Now healthy, he needs to show more on a regular basis. If not, the coaching staff likely won’t just settle for admirable bounce-back ability.
“I think certain people thought I might have just gone in a shell,” Speight said Saturday. “The first pick, we just couldn’t connect with Kekoa, and I wasn’t going to get down about that. I kind of kicked myself for the second one because it was completely my fault. But going into halftime, I really completely blocked it out, did not remember it whatsoever.”
It helped that Michigan displayed a solid running game, and the revamped offensive line held up well against Florida’s talented defensive front. Speight completed 11 of 25 passes for 181 yards and was sacked three times, but on the interceptions, he wasn’t under intense pressure. The Gators didn’t provide much push on either side, and Jim McElwain liberally dropped the word “whooped” in his news conference.
Florida was missing 10 players due to suspension, but not key defensive guys. And lest anyone forget, Michigan was missing 10 defensive starters from last season, although after this smothering performance, I doubt that angle gets touted anymore.

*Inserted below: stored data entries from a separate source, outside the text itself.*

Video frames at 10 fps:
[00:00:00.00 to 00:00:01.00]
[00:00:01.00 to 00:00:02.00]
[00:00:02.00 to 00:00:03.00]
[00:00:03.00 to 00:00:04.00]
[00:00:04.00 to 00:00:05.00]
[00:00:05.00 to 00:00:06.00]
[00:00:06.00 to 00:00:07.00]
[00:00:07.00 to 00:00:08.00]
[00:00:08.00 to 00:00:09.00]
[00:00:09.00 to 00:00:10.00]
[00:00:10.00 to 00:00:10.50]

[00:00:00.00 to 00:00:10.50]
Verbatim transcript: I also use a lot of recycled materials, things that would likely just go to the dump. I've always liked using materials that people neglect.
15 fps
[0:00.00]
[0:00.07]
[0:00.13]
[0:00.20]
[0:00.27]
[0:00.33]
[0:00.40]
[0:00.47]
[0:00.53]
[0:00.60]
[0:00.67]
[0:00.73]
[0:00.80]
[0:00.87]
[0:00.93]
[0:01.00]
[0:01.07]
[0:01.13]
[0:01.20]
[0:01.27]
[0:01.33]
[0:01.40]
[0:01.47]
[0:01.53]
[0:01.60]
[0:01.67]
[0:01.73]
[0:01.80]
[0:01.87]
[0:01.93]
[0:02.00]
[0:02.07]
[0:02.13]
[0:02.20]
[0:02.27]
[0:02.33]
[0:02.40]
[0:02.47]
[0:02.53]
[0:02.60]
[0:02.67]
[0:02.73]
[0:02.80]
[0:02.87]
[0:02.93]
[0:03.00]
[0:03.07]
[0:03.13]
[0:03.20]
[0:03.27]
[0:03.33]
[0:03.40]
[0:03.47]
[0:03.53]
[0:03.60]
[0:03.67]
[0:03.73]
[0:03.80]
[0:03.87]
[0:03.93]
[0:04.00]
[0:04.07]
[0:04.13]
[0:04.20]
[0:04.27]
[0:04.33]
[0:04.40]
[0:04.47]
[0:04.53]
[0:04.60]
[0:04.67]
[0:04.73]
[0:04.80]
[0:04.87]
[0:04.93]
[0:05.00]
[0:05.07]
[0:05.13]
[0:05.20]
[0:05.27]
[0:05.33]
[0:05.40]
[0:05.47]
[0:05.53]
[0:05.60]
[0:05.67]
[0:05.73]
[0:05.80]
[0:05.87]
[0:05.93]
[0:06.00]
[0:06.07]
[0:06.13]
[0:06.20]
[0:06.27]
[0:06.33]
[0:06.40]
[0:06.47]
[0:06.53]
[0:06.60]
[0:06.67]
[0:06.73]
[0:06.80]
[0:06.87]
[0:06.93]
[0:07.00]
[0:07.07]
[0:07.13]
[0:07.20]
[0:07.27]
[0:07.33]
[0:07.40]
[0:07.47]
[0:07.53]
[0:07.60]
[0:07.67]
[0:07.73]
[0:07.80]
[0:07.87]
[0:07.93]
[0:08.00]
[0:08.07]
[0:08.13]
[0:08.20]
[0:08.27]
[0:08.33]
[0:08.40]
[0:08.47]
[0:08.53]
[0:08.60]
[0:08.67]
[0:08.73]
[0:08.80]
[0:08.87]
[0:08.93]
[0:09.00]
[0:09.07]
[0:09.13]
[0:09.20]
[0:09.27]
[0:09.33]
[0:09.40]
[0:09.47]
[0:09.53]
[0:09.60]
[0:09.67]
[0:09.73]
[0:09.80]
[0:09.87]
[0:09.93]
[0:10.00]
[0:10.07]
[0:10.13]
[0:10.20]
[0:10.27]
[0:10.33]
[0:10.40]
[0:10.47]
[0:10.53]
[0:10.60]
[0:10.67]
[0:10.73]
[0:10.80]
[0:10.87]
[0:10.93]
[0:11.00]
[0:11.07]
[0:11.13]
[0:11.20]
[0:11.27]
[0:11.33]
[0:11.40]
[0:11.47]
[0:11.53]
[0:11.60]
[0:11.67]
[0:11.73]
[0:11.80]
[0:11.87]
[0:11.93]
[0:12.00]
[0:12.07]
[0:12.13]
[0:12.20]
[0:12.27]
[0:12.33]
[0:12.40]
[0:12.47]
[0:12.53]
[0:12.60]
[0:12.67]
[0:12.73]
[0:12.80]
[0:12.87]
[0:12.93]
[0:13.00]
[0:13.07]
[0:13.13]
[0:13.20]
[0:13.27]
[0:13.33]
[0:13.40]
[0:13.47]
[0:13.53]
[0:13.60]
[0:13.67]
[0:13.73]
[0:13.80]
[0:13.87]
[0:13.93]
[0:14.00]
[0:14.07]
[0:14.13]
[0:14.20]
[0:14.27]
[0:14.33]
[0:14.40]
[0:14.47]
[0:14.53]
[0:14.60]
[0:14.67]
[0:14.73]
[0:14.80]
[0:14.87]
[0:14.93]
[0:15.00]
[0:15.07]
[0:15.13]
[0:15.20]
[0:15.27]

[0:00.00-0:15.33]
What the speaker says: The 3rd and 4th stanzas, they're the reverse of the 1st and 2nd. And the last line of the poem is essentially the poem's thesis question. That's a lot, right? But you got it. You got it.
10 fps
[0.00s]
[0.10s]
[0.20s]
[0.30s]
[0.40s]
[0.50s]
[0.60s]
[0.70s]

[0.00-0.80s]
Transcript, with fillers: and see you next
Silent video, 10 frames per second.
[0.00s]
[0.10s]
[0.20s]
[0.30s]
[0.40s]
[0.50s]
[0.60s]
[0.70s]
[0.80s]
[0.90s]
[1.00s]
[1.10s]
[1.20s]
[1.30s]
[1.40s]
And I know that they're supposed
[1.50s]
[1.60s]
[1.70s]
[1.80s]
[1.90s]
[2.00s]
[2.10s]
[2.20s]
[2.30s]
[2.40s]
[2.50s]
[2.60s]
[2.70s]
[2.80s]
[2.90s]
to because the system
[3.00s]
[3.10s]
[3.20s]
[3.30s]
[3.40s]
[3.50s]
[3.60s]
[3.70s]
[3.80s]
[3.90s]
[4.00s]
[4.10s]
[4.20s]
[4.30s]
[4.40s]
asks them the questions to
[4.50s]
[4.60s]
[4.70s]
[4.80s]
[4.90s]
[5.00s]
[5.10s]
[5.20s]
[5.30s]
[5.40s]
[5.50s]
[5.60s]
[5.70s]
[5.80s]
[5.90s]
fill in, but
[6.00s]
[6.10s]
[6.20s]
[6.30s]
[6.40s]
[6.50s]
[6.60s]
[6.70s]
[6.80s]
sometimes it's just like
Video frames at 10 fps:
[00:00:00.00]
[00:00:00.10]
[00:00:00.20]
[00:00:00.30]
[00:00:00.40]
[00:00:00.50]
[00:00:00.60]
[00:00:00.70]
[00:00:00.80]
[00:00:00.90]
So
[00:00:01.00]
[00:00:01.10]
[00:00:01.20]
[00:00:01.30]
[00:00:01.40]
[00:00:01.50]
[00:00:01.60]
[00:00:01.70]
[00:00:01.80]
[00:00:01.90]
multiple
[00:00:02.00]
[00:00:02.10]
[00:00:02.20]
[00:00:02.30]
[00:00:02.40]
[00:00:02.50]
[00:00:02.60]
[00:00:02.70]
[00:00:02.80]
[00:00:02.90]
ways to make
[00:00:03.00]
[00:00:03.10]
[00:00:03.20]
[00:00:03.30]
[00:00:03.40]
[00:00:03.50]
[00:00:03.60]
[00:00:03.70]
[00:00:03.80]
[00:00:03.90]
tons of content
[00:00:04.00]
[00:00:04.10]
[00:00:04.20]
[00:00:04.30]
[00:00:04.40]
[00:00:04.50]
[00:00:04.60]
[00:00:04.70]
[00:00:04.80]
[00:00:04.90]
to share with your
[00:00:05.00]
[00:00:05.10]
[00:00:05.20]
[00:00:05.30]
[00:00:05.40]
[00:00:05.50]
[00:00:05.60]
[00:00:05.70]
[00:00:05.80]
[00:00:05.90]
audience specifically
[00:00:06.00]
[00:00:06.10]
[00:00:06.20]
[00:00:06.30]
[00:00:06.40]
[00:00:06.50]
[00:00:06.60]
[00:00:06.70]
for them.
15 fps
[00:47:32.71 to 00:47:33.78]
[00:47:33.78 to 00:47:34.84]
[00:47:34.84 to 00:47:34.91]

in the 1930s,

The primary variable going forward is Speight, who might have found his big-play receiver in freshman Tarik Black. As an experienced player, Speight has to lead the way, and he knows it. And Harbaugh will keep pushing it.
“There’s really good things to learn from it,” Harbaugh said. “There’s things we can do better. We’ll address them and see if we can’t get there.”
Speight will have to get there, to a more-comfortable place, for Michigan to go anywhere special. A knack for getting out of trouble is a fine trait. Avoiding trouble is a better one.